Maybe something like:
From interstate 40 West take exit 103 onto US Highway 64 West toward Morgonton / Rutherfordton. Follow on Highway 64 for about 50 miles [include any tricky bits about following 64 here] until you arrive in Lake Lure. [any specific directions for Lake Lure go here, and this might be a good place for a simple drawn map from highway 64 to the actual destination, if there's anything potentially confusing about it.]
Or if you want to be a little more specific for those coming from the Philly area, you could do two overlapping sets of directions like this:
From the East:
From interstate 40 West take exit 103 onto US Highway 64 West toward Morgonton / Rutherfordton. Follow on Highway 64 for about 50 miles [include any tricky bits about following 64 here] until you arrive in Lake Lure. [any specific directions for Lake Lure go here, and this might be a good place for a simple drawn map from highway 64 to the actual destination, if there's anything potentially confusing about it.]

From the North:
Take Interstate 81 south through Virginia to exit 81 for Interstate 77 south toward Charlotte.
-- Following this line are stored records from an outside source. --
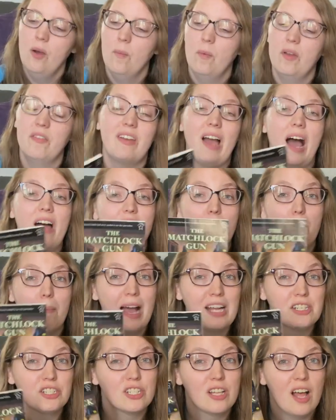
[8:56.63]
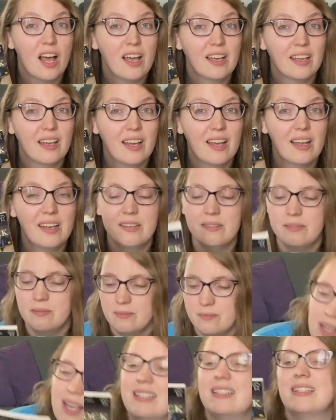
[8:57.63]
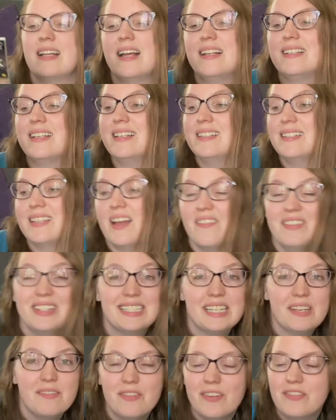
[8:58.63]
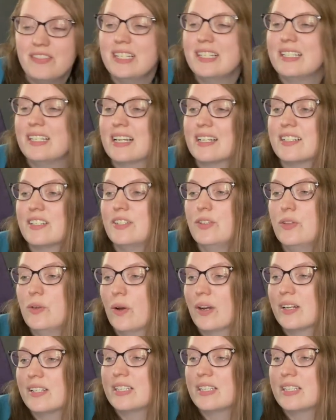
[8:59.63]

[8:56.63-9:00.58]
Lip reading: We've got the matchlock gun. It says, in 1756, New York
Follow I 77 south for about 87 miles to exit 51B for Interstate 40 West toward Hickory, then follow directions above for approaching from the East.
posted by dersins at 10:09 AM on July 24, 2011


Is it at all tricky to find the place? If it is, and if you can manage it, enlist the help of a friend who doesn't know the area. Write up your directions, give a copy to your friend and keep one for yourself, then sit in the passenger seat as your friend tries to follow the directions. Keep notes of every time they seem confused, or mutter "did I miss the turnoff— no, there it is", or anything like that. Then edit the directions to add the necessary notes like "no, really, even if it seems too far, keep going until you see the purple mailbox — it's only if you come to the green water tower that you've gone too far".
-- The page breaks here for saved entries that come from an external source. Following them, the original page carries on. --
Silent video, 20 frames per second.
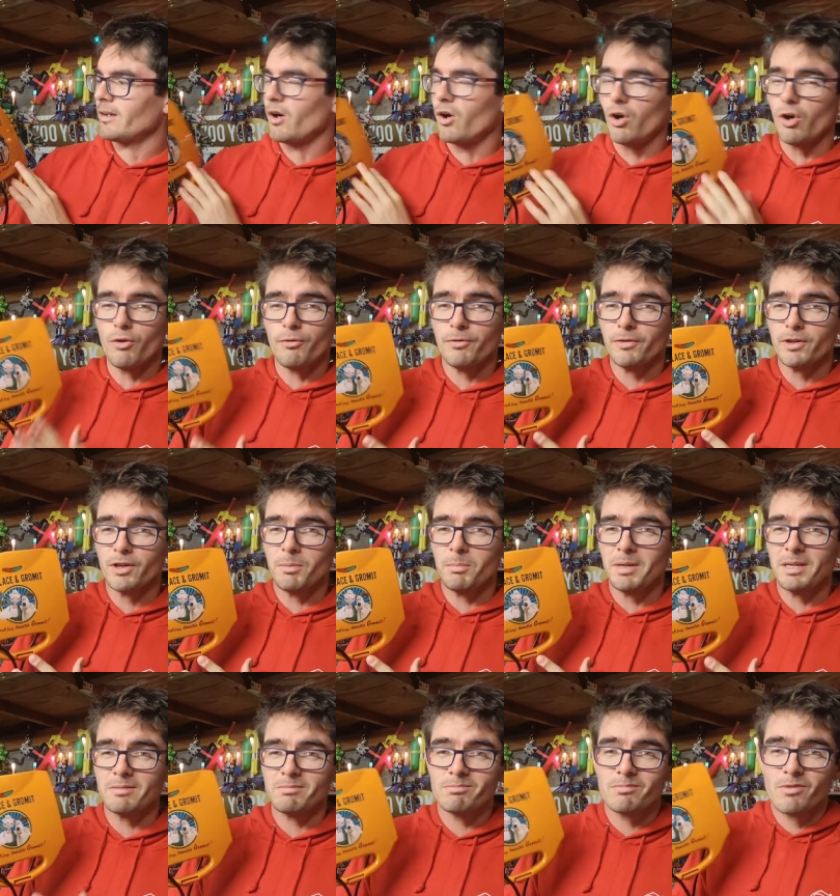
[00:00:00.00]
Offer come
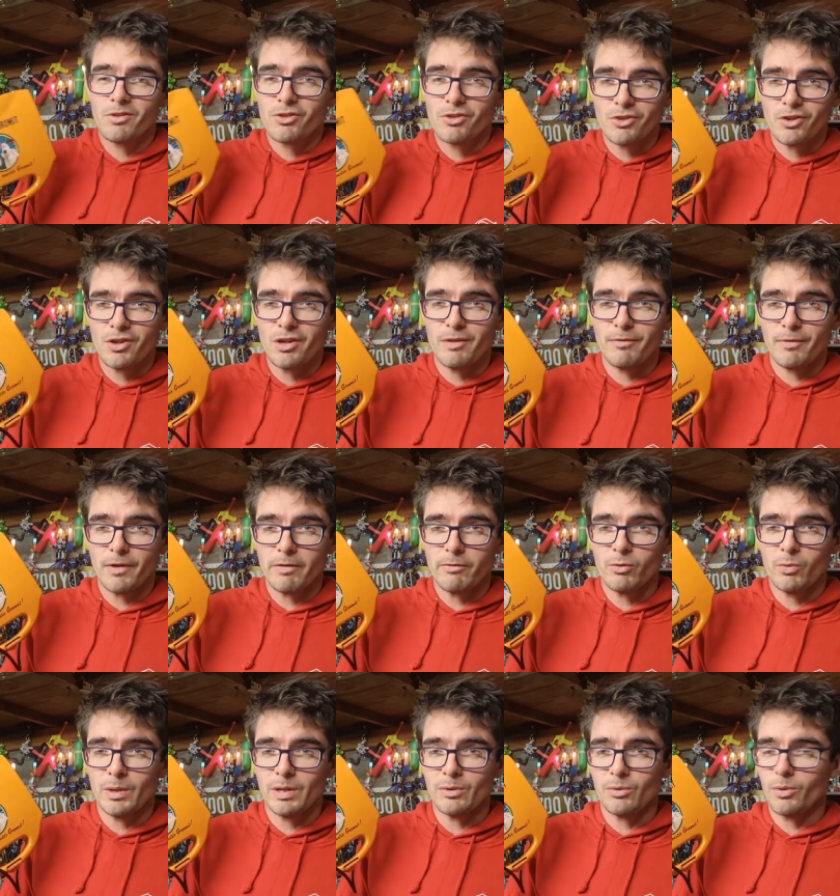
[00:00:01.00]
in, thirty-five
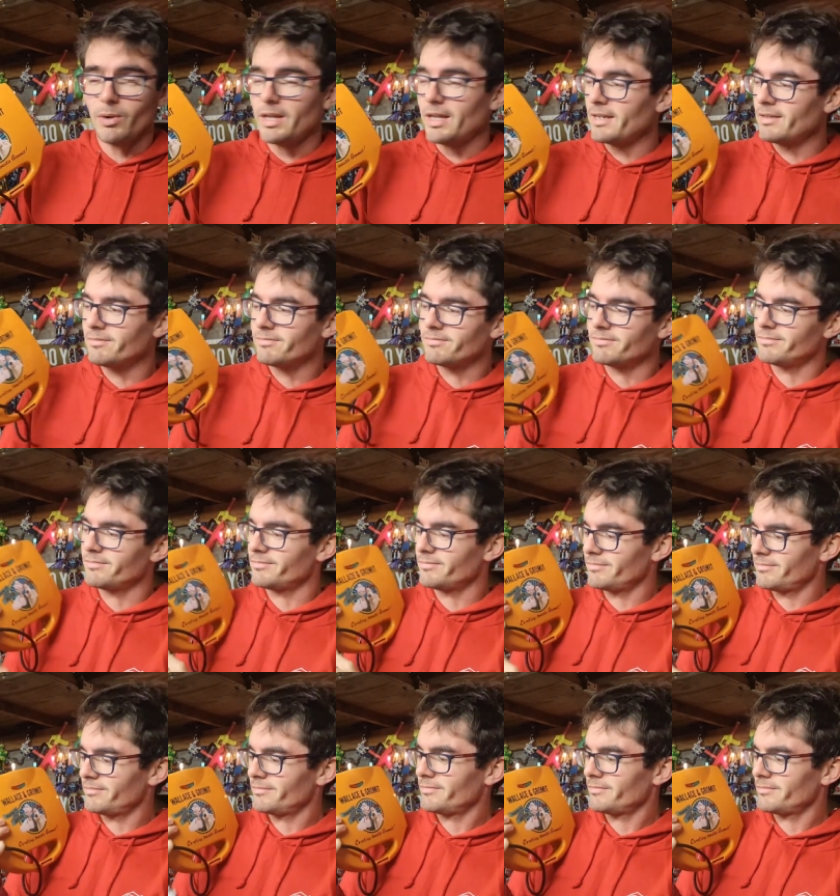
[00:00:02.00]
quid all in.
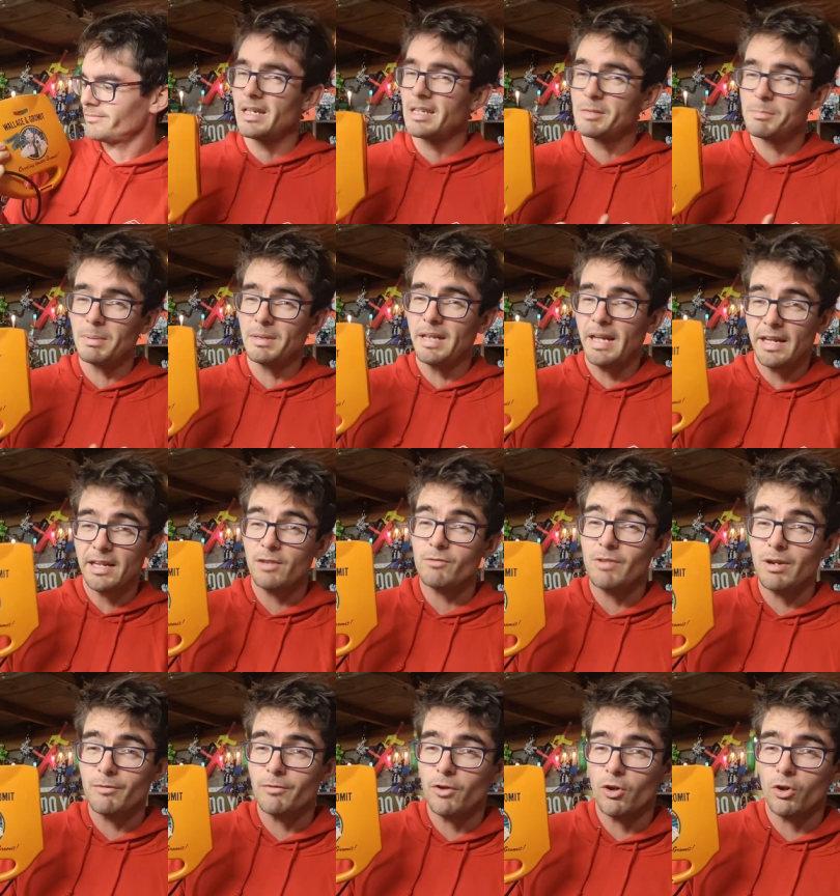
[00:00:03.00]
It's been hanging
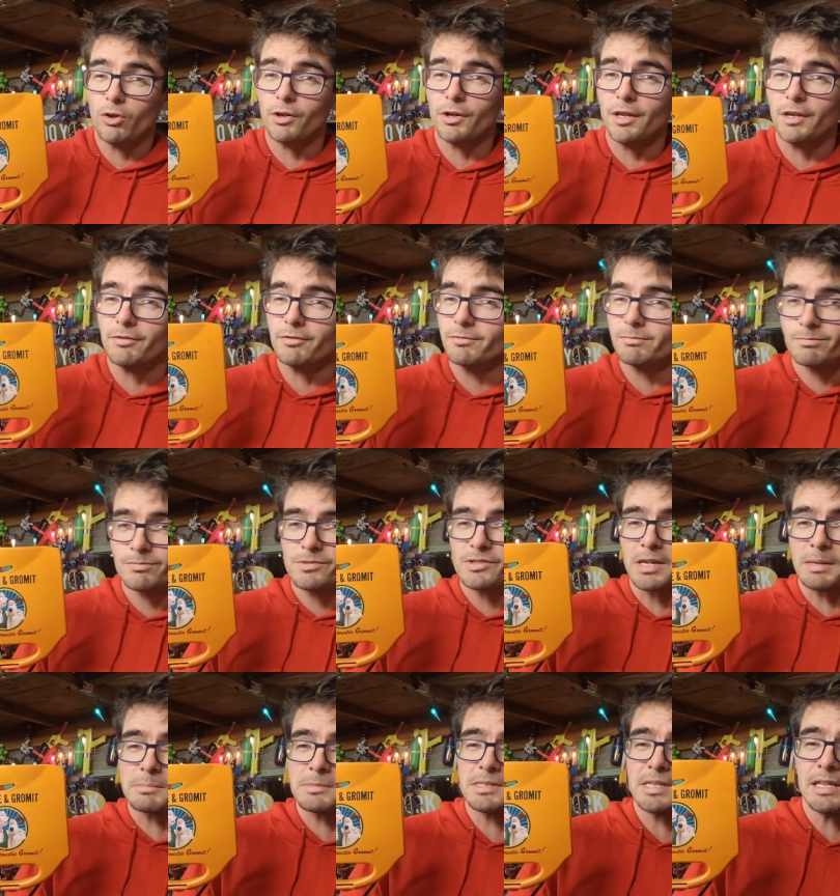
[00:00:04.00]
around for long enough,
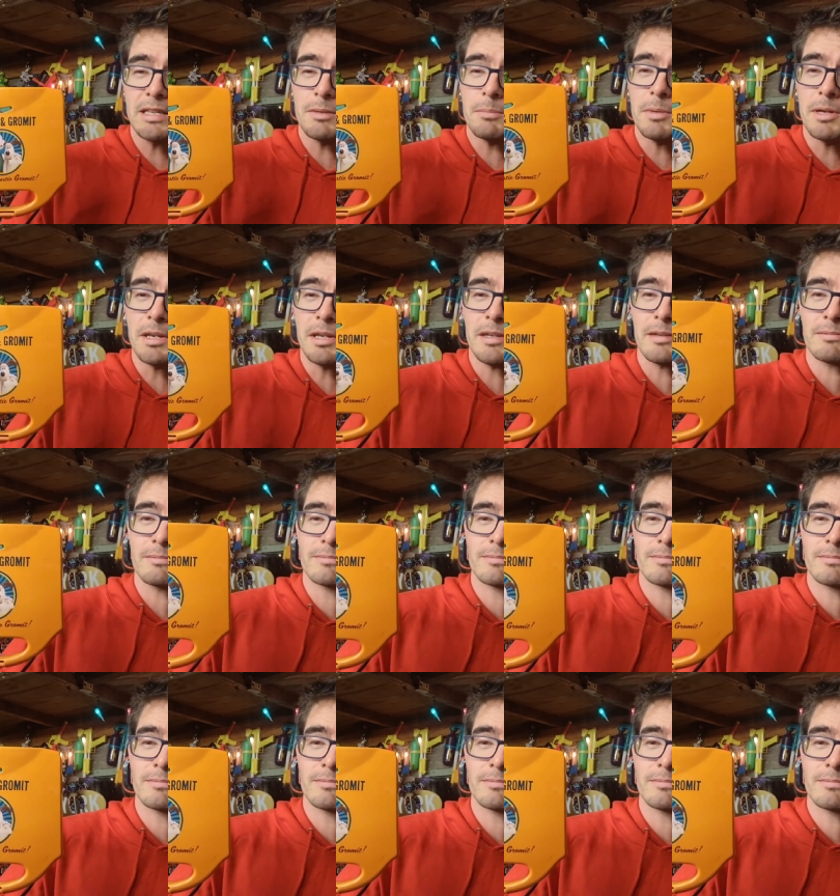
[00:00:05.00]
time to take the money.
One of the most stressful experiences I've had of trying to find a place was with a set of directions that seriously needed "stay on the road longer than seems possible" and "no, really, keep going" and "when you see the ABANDON ALL HOPE sign you know you're going the right way!" notes.
posted by Lexica at 10:41 AM on July 24, 2011


If your wedding is going to be during decent weather and most of the people will be coming in during daylight hours, go off and "re-purpose" some of those cheezy advertising signs you see stuck in the grass on medians.

You can experiment with it but we used white printed paper "Baby Bob's B-Day" with an arrow, taped one to each side of sign, wrapped them tightly with blue tinged saran wrap and placed them for the last 4 turns (the party was at a barn in the middle of a field). We even put a couple of cheap blue & white balloons on the signs. Folks said it was really helpful even if they knew they weren't lost.

Once the party is over, go back and remove your signs. If you think you should, put the signs back where you found them or you can keep your area beautiful and dispose of them properly.

(these signs are illegal in my county but they aren't a 'active' crime and the police don't want to bother with them. They never bother me when they see me removing them. It might be different in your area.)